§ YOUR TASK
A verbatim copy of all the data is required; the pictures should not appear in it.

── MATERIAL FOR THIS TASK

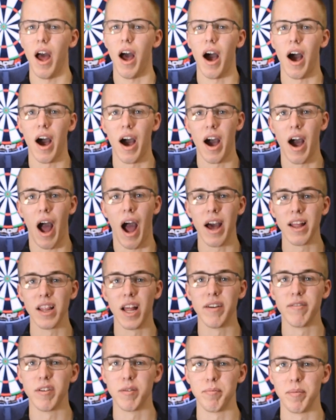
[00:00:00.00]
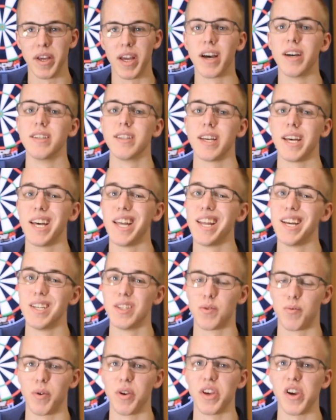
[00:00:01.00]
I love it because it is
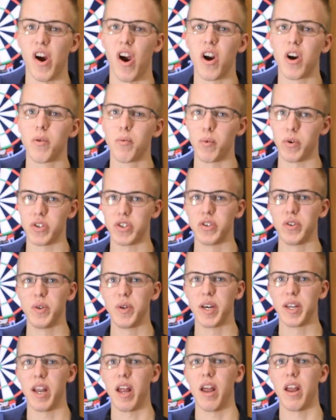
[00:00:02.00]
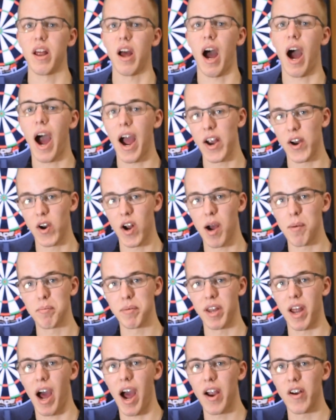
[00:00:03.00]
really hard once you get higher up
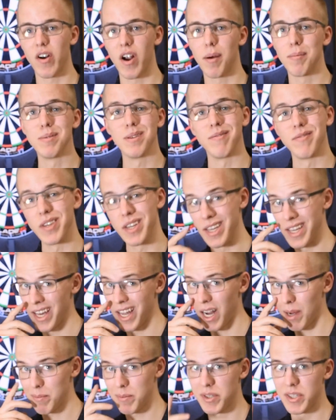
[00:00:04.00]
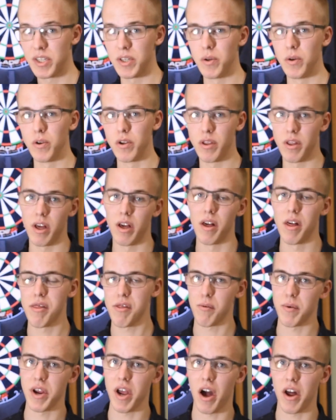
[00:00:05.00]
and higher up. If you can get up to the
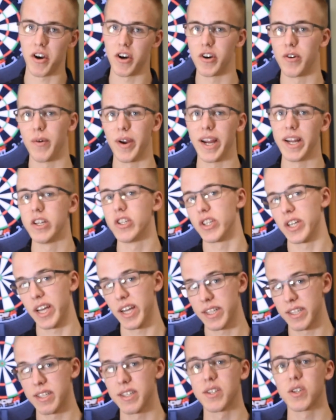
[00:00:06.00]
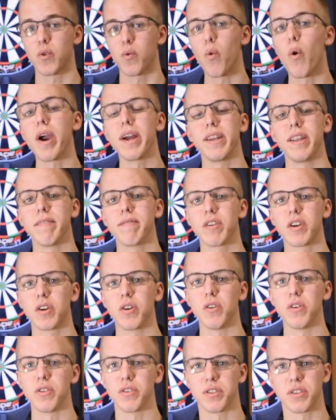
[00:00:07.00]
300 range, it gets quite
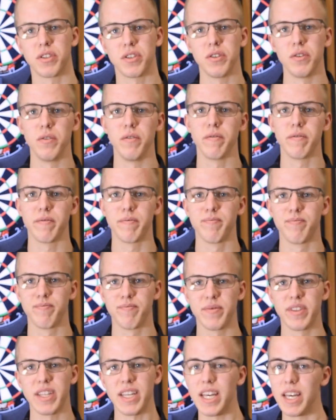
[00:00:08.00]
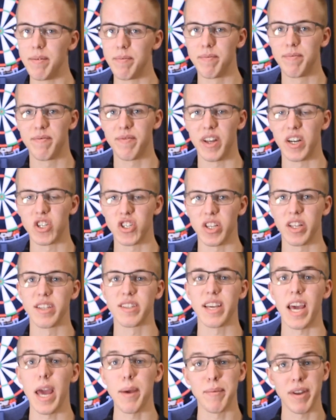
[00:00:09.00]
difficult to keep finishing this
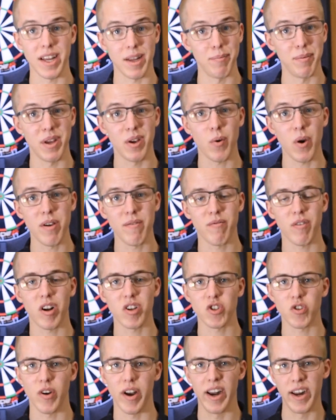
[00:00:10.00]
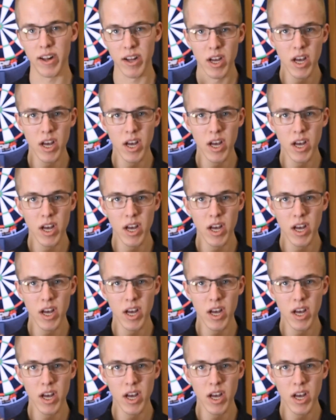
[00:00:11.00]
game, and it can be quite frustrating.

────

§ EXPECTED ANSWER
[00:00:00.00]
[00:00:01.00]
I love it because it is
[00:00:02.00]
[00:00:03.00]
really hard once you get higher up
[00:00:04.00]
[00:00:05.00]
and higher up. If you can get up to the
[00:00:06.00]
[00:00:07.00]
300 range, it gets quite
[00:00:08.00]
[00:00:09.00]
difficult to keep finishing this
[00:00:10.00]
[00:00:11.00]
game, and it can be quite frustrating.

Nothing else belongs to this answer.